A more doleful image of a party's end occurs in great Sicilian novel The Leapoard by Tomasi di Lampedusa (1958):

'The ball went on for a long time still, until six in the morning; all were exhausted and wishing they had been in bed for at least three hours; but to leave early was like proclaiming the party a failure and offending the host and hostess who had taken such a lot of trouble, poor dears. The ladies' faces were livid, their dresses crushed, their breaths heavy. "Maria! How tired I am! Maria! How sleepy!" Above their disordered cravats the faces of the men were yellow and lined, their mouths stained with bitter saliva. Their visits to a disordered little room near the band alcove became more frequent; in it were disposed a row of twenty vast vats; by that time nearly all were brimful, some spilling over. Sensing that the dance was nearing its end, the sleepy servants were no longer changing the candles in chandeliers, and the short stubs diffused a different, smoky, ill-omened light. In the empty supper room were only dirty plates, glasses with dregs of wine which the servants, glancing around, would hurriedly drain; through the cracks in the shutters filtered a plebeian light of dawn. The party was crumbling away…'

This pessimistic perspective is in keeping with the theme of the novel. Its main character, Fabrizio, Prince of Salina, is dying and reflecting melancholically on the fading away not only of his own life but of a way of life as the Sicilian aristocracy decays in the face of Italian unification - the party is over in every respect. For him 'The crowd of dancers... seem unreal, made of the raw material of lapsed memories, more labile even than that of disturbing dreams'. A young couple dancing may be 'sweet and touching' but they too are mortal and doomed: 'his gloved right hand on her waist, their outspread arms interlaced, their eyes gazing into each other's. The black of his tail-coat, the pink of her interweaving dress, looked like some unusual jewel. They were the most moving sight there, two young people in love dancing together, blind to each other's defects, deaf to the warnings of fate, deluding themselves that the whole course of their lives would be as smooth as the ballroom floor, unknowing actors set to play the parts of Juliet and Romeo by a director who had concealed the fact that tomb and poison were already in the script'.

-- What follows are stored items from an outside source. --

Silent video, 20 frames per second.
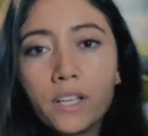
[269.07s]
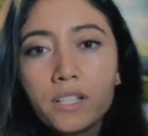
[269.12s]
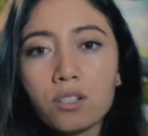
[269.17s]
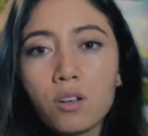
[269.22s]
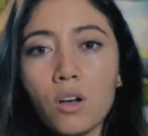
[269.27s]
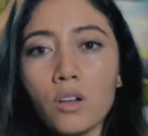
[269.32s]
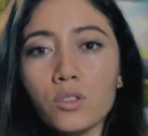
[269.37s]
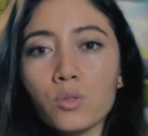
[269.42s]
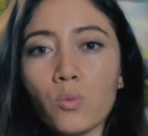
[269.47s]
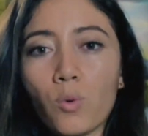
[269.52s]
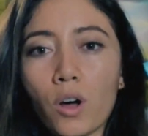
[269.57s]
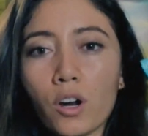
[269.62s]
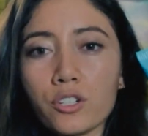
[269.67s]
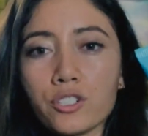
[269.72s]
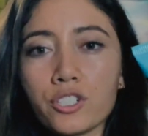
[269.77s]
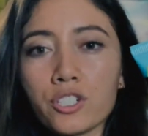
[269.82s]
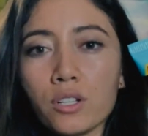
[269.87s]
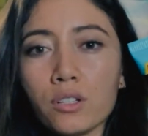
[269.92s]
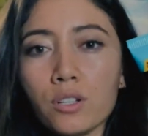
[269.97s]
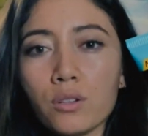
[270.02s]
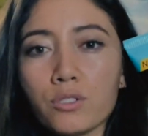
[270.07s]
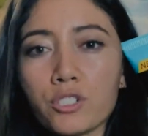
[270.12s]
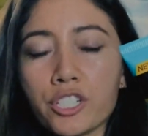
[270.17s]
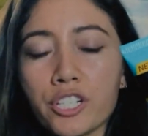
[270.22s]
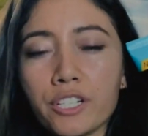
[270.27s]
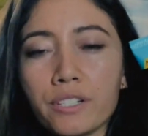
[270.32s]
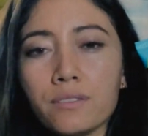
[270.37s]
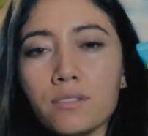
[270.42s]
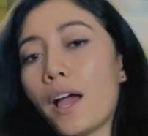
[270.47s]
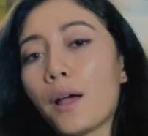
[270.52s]
It's called the water gel
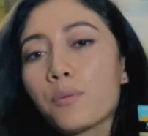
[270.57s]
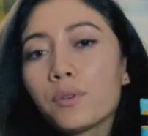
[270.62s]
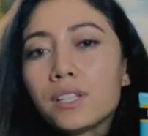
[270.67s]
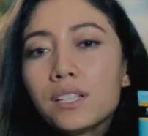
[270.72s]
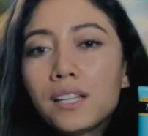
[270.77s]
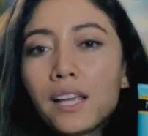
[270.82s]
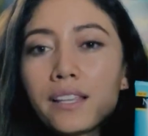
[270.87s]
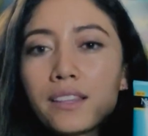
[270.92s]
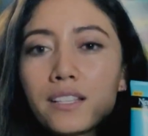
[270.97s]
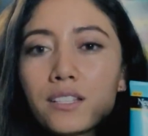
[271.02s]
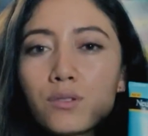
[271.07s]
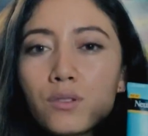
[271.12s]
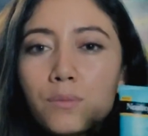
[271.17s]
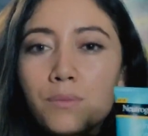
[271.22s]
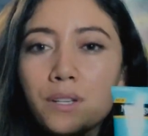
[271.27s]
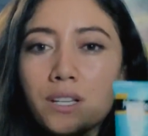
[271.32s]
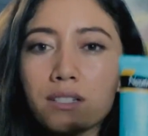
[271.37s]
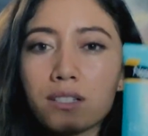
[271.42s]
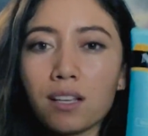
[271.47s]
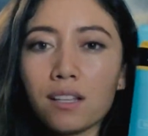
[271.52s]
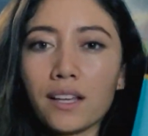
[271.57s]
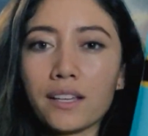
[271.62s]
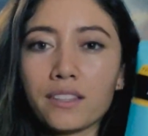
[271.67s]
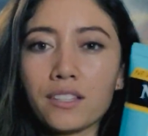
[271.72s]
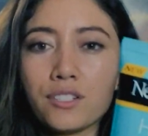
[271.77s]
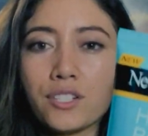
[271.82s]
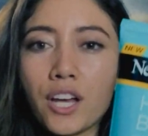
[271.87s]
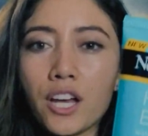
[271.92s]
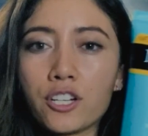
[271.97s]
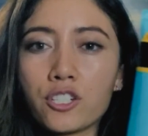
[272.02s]
lotion. I really like this one because I like
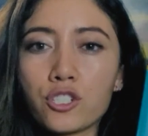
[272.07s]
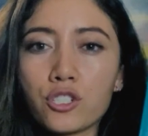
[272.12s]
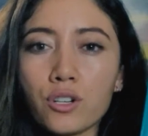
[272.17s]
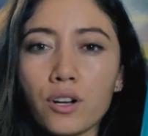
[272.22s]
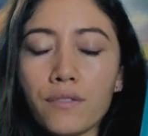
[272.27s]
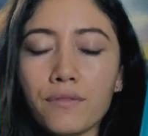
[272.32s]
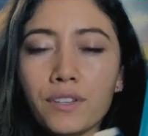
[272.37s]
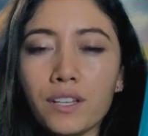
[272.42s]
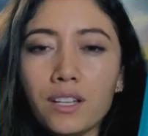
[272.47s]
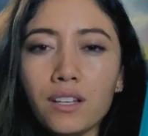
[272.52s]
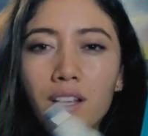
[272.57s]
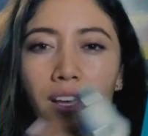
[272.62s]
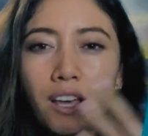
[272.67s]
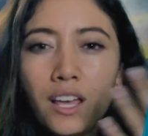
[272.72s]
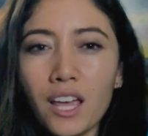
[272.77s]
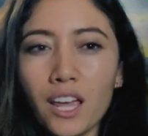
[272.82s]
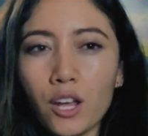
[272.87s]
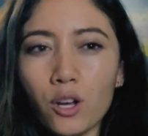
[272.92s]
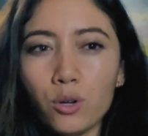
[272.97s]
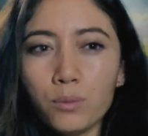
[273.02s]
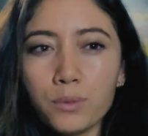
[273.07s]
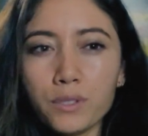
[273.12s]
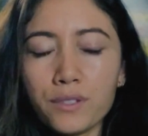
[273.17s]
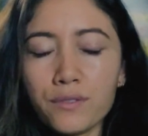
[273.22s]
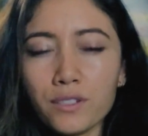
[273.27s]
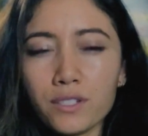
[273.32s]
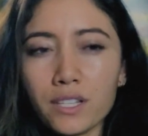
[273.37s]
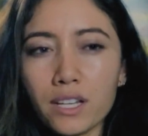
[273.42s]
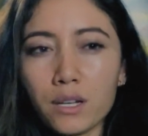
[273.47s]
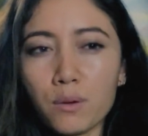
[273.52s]
the texture of it it
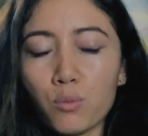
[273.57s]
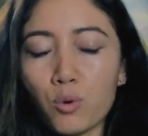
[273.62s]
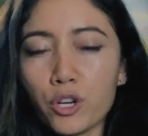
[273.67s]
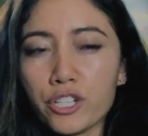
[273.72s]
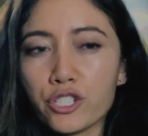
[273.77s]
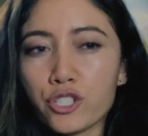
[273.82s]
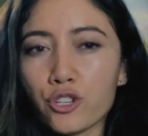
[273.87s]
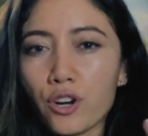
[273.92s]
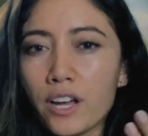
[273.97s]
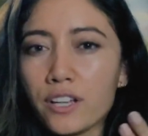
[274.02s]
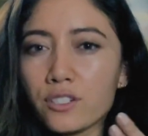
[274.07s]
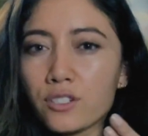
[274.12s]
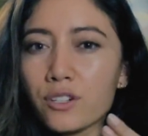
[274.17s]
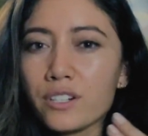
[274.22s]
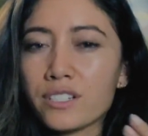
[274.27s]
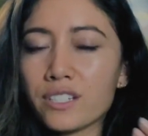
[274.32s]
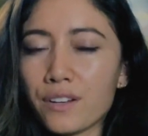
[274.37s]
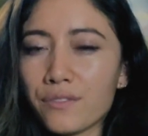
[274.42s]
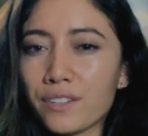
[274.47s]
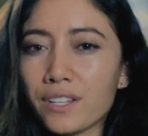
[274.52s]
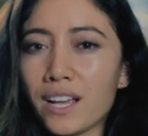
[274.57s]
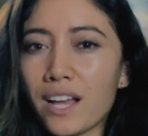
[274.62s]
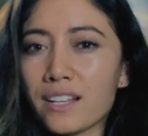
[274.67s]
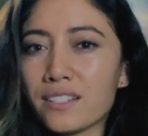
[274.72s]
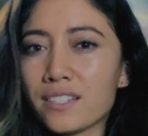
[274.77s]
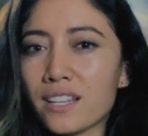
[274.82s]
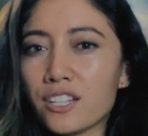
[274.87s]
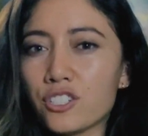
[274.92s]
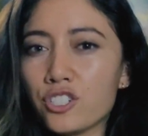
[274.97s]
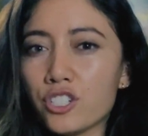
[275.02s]
almost feels like a moisturizer. It definitely
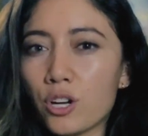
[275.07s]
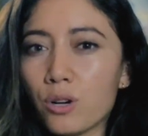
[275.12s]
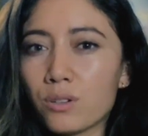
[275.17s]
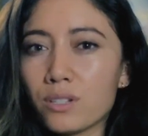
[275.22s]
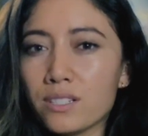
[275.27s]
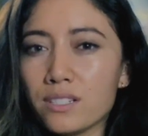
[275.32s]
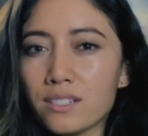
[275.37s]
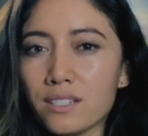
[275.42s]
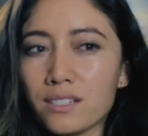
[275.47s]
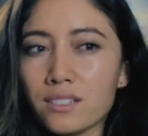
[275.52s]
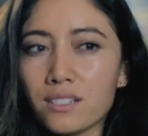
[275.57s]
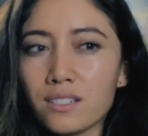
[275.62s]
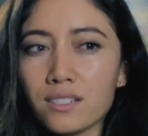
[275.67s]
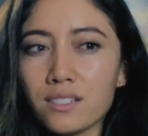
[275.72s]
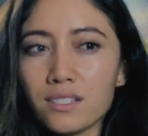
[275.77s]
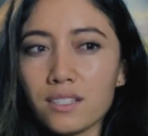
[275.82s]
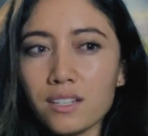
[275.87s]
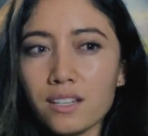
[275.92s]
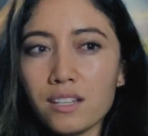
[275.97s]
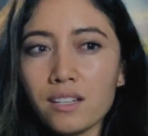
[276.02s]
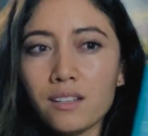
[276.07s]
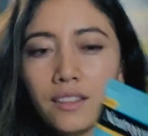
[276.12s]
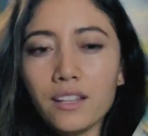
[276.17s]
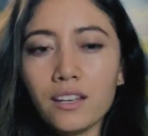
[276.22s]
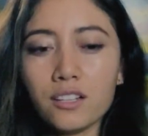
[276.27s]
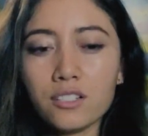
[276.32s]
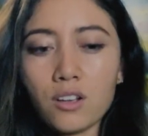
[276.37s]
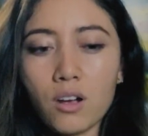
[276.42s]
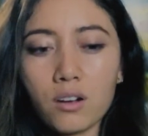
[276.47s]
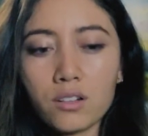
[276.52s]
has that gel consistency
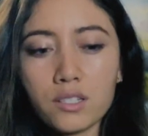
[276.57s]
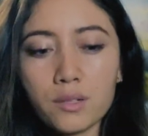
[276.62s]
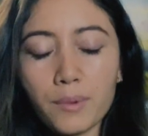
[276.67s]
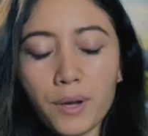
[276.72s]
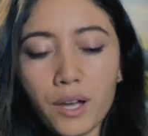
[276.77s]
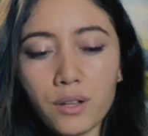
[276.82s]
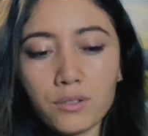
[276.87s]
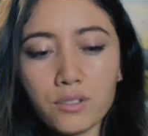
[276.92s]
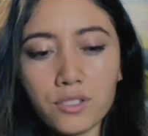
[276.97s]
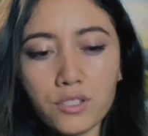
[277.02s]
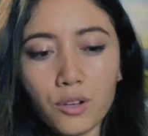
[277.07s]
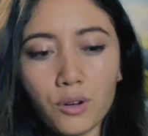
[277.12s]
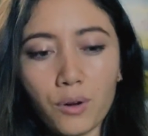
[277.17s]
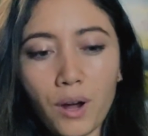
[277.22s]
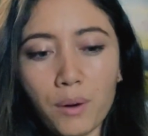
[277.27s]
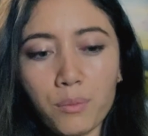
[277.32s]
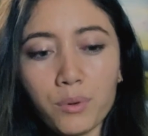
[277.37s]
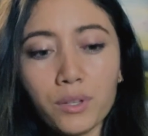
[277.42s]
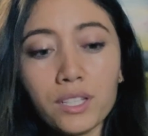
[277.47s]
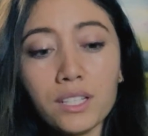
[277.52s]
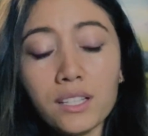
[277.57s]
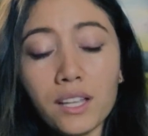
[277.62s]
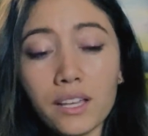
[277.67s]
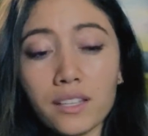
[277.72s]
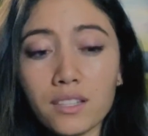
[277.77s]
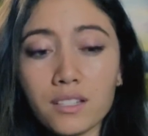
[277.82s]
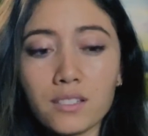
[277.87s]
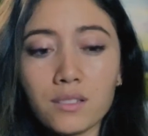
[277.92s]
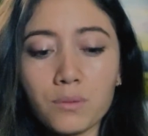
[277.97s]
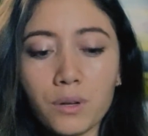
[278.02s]
that it talks about. So I really
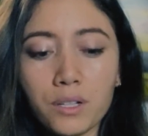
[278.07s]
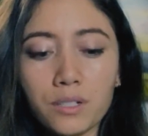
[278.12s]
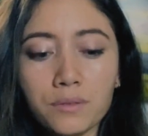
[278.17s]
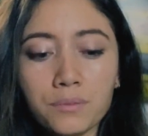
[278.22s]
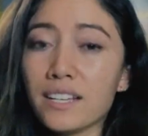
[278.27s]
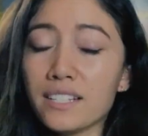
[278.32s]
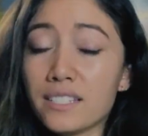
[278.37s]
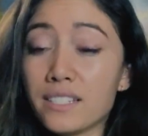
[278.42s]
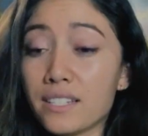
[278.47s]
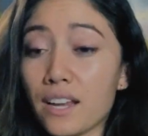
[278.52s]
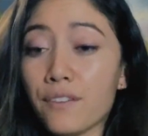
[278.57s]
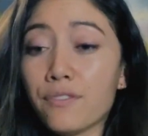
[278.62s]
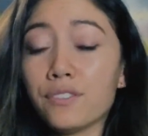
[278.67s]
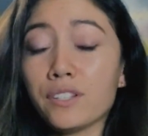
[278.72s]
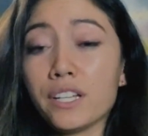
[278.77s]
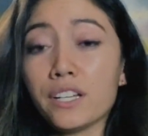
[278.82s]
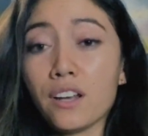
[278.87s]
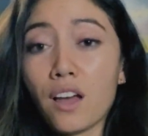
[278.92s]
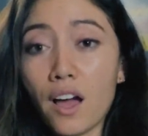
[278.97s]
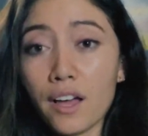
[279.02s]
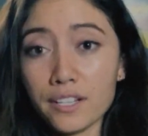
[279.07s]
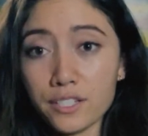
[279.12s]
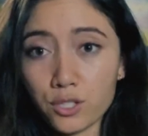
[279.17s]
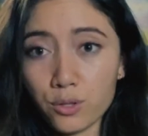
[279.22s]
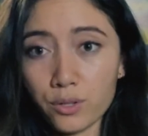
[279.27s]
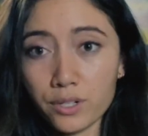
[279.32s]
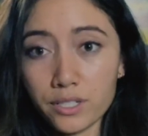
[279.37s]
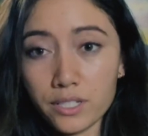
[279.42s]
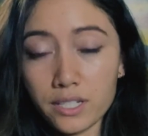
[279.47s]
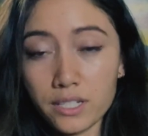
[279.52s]
like this one. It's definitely not as
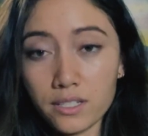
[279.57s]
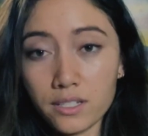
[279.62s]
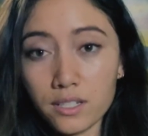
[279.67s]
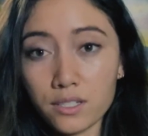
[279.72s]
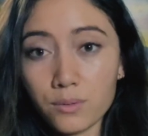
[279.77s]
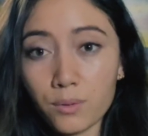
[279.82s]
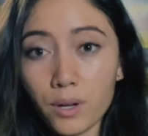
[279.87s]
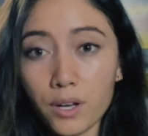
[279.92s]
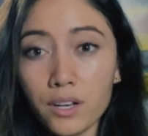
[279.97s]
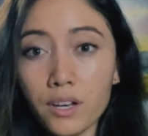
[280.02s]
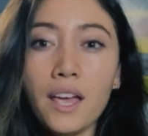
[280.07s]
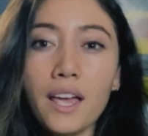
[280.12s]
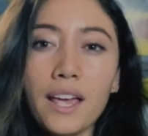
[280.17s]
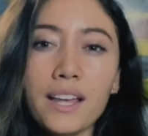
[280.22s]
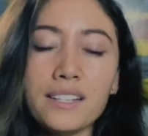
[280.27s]
greasy as this one.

Still the end of the night doesn't have to signal despair. In Camera Obscura's great party song Let Me Go Home (a favourite floorfiller at How Does it Feel?), 'Daylight appears through the curtains and nobody cares, Supremes in our dreams, Do we quit bein' obscene on the stairs?'. Anyway, sometimes the end of the party holds out the promise of something more: 'Well the room goes boom to the sound of temptations and more, Twisting and turning that girl's looking good on the floor, Well the four walls they collide, Until the blue-eyed girl decides to let me go home'.

2 comments:

Anonymous said...

just wanted to say that i love your blog. it's a beautiful thing that you do. please keep it up!

Anonymous said...

Excellent blog you have! I agree with Anonymous here.

I study musicology in Oslo, Norway, and you have definately shaped my outlook on the study of dance, music and dancemusic for the better.